Making Virtual Function Code Portable

How do we create portable code in hosted-function services for the network of the future? There are a lot of things involved in making virtual-function code portable, and I’m going to use the term “code” in this blog to indicate any software that’s designed to create network features and that isn’t a part of a fixed appliance with dedicated hardware/software. Most operators are looking to ensure that their hosted code can take full advantage of resource economy of scale (meaning a “cloud” or “pool”) and most also are hoping to standardize operations. It’s those two goals we’ll look at here.

Nobody should ever plan for shared-resource code without first looking at what’s going on in the cloud. Right now, there are four basic “cloud architectures” that define hosting at the highest level. They are bare metal, virtual machines, containers, and functions/lambdas. We’ll start by looking at each, and how they relate to the issue of resource efficiency.

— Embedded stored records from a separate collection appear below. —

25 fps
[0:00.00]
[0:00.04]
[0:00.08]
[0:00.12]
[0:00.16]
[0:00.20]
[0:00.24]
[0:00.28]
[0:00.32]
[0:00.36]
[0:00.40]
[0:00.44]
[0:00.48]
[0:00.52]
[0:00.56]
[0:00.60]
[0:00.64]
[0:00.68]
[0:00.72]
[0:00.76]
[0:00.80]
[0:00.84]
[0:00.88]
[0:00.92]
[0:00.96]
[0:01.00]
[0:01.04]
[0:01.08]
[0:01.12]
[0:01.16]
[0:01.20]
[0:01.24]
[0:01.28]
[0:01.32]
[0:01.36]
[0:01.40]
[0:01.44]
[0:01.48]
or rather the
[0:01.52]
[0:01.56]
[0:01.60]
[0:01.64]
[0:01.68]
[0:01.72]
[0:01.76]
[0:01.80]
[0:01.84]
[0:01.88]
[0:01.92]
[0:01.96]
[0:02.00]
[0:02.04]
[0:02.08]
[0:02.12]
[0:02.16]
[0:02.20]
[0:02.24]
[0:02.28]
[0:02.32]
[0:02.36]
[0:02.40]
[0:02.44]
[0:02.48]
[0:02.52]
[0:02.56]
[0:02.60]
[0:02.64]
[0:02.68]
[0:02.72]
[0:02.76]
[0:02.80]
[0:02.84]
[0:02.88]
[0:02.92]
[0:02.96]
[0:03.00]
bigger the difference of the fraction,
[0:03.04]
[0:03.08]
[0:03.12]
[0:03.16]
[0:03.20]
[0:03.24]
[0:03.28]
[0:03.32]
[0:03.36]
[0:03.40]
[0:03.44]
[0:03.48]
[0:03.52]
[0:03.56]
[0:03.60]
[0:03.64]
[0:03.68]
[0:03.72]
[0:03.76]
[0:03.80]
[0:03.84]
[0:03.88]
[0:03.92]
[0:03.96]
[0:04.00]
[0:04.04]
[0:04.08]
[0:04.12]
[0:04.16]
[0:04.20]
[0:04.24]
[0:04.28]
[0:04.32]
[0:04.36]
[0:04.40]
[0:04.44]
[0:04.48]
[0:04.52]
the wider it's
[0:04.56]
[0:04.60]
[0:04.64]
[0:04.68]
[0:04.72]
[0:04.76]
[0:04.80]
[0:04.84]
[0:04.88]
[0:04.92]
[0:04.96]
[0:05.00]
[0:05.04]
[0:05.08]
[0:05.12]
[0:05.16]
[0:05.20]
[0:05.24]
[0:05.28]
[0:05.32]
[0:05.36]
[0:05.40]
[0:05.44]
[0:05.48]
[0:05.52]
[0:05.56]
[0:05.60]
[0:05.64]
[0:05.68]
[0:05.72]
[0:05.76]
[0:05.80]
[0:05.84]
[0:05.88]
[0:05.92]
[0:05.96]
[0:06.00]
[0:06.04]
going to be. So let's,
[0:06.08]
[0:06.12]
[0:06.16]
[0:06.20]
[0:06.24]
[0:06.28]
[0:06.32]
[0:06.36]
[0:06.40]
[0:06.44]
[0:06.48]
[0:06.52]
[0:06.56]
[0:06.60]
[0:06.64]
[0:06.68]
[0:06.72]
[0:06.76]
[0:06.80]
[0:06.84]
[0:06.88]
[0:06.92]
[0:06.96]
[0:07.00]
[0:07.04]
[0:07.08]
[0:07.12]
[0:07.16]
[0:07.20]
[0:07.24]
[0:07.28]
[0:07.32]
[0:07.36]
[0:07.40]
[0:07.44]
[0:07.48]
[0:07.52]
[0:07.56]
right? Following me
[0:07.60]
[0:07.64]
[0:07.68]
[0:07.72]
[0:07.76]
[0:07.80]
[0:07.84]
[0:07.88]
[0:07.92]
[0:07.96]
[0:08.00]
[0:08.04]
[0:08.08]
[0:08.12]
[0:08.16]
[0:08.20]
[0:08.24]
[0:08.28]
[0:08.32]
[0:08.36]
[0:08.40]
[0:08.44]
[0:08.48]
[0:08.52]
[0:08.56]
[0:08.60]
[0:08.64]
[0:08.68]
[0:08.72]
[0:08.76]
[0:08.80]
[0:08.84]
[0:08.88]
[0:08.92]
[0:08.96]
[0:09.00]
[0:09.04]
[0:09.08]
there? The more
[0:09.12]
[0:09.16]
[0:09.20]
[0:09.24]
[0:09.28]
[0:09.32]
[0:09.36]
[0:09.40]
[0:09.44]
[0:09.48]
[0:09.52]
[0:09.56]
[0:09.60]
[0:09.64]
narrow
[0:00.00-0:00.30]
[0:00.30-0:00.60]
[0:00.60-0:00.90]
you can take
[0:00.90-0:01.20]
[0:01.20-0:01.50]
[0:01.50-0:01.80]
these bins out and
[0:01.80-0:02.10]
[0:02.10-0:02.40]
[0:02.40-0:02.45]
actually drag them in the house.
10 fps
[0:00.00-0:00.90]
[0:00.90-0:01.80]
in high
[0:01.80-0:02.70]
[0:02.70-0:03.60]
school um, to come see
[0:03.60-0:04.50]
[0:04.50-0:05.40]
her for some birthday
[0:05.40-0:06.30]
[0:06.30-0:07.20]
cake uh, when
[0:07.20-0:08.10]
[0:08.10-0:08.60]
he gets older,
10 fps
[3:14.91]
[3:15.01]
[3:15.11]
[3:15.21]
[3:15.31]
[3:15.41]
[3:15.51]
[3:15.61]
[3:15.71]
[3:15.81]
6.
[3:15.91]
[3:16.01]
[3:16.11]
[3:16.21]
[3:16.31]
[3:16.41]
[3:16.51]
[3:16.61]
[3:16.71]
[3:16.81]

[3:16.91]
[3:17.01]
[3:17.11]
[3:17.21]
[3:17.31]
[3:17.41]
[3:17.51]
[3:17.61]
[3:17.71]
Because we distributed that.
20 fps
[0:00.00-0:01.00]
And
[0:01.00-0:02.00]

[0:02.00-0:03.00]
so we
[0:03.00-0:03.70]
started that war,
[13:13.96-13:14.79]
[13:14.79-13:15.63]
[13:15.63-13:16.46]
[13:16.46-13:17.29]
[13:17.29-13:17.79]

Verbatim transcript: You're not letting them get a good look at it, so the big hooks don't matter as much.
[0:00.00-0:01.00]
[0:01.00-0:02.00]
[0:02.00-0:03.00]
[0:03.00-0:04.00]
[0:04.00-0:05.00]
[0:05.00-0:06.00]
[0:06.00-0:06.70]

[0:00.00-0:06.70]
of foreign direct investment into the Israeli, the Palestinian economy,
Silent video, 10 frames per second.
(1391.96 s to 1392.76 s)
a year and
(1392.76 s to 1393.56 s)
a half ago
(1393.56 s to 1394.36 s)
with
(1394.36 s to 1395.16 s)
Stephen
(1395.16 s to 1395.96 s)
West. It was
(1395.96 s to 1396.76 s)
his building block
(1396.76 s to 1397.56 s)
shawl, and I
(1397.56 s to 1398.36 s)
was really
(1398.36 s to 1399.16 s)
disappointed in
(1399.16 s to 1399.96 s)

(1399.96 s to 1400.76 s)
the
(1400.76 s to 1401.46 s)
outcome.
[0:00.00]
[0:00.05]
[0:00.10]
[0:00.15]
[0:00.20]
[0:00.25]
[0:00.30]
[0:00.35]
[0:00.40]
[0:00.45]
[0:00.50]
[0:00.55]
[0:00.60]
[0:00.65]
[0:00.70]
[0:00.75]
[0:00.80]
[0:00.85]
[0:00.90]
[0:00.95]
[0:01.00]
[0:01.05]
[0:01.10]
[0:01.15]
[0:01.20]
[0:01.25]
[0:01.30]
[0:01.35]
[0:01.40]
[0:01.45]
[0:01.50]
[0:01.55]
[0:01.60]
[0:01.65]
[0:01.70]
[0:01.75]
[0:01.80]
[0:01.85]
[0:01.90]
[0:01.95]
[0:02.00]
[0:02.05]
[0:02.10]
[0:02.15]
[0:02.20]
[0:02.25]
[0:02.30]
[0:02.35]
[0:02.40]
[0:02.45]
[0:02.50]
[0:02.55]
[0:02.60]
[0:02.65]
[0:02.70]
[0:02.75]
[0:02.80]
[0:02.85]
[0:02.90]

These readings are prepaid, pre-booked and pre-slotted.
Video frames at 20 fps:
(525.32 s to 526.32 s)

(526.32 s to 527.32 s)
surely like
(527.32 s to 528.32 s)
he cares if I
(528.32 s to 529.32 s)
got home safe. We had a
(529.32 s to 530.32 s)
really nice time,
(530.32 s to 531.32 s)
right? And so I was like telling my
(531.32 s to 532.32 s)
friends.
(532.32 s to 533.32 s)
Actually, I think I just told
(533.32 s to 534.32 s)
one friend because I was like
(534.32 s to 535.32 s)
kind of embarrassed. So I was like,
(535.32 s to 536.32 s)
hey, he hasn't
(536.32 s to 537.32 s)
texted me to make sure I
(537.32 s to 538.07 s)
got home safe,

Obviously, “bare metal” means that code is hosted on either directly on a server, or on a white-box appliance. The benefit of this option is that it gives your code exclusive use of the resource, so sharing isn’t an objective of this model. Instead, what you’re looking for is the standardization of the hardware/software relationship, meaning that your software is portable across as many of the bare-metal options you plan as it can be.

Because bare metal means nothing is there, all the “platform software”, meaning the operating system, systems software, and middleware, have to be loaded and configured, and so does each application.

Virtual machines are shared-resource strategies, and they form the basis for the public cloud IaaS services. VMs are created by hypervisors that partition the hardware into what looks, even to platform software, like a set of independent computers/devices. You have to maintain the hardware and hypervisor as a collective resource, but each VM requires the same platform software as bare metal elements. Unlike bare metal, VMs share the actual resources, and so there may be crosstalk or other impacts between VMs that could affect operations.

Containers are the current rage for the cloud. Unlike VMs, which are created by a hypervisor, containers are a feature of the operating system, so they’re not quite as fully isolated from each other as VMs would be. With containers, you deploy an application (in this case, a service) by deploying all of its components in pre-packaged form. The packages have everything needed to load and run, and so deployment is fairly simple.

Functions (also called “lambdas”; AWS’s function-hosting is called “Lambda”) are snippets of code designed so that the outputs are a function only of the inputs. Since nothing is stored, a function is portable as long as its code can be run on the platform options. However, lambdas operate inside a special environment that links events to the deployment and execution of lambda code, and this environment is less likely to be portable.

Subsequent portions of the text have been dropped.